WORK ORDER: Please copy the data below exactly; none of the pictures in it belong in the copy.

SUPPLIED ENTRIES:
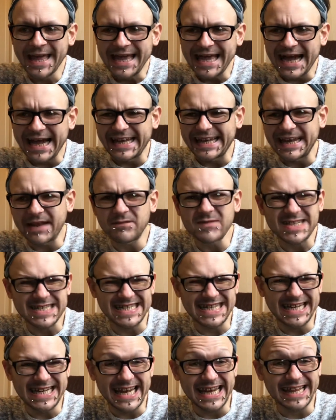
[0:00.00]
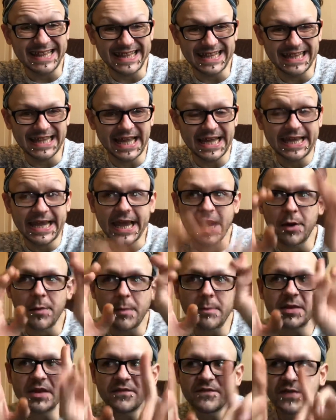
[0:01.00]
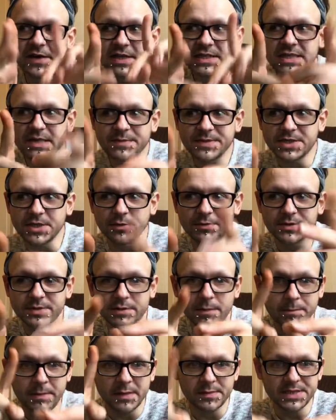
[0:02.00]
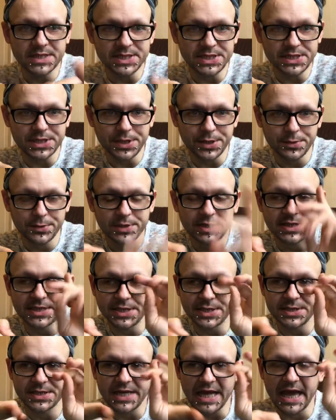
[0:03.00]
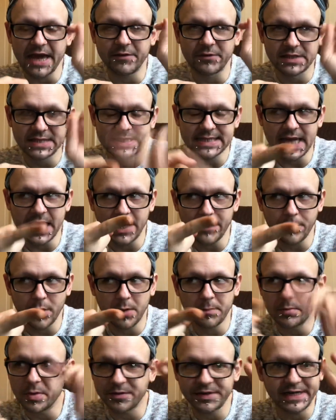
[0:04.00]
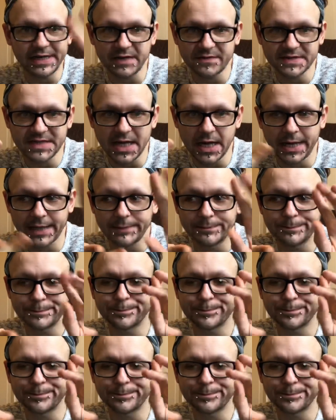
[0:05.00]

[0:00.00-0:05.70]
I'd never seen anything like it. I remember the first episode was on BBC Two, because it used to air on Sky One, but we didn't have Sky.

SOLUTION TO THIS PROBLEM:
[0:00.00]
[0:01.00]
[0:02.00]
[0:03.00]
[0:04.00]
[0:05.00]

[0:00.00-0:05.70]
I'd never seen anything like it. I remember the first episode was on BBC Two, because it used to air on Sky One, but we didn't have Sky.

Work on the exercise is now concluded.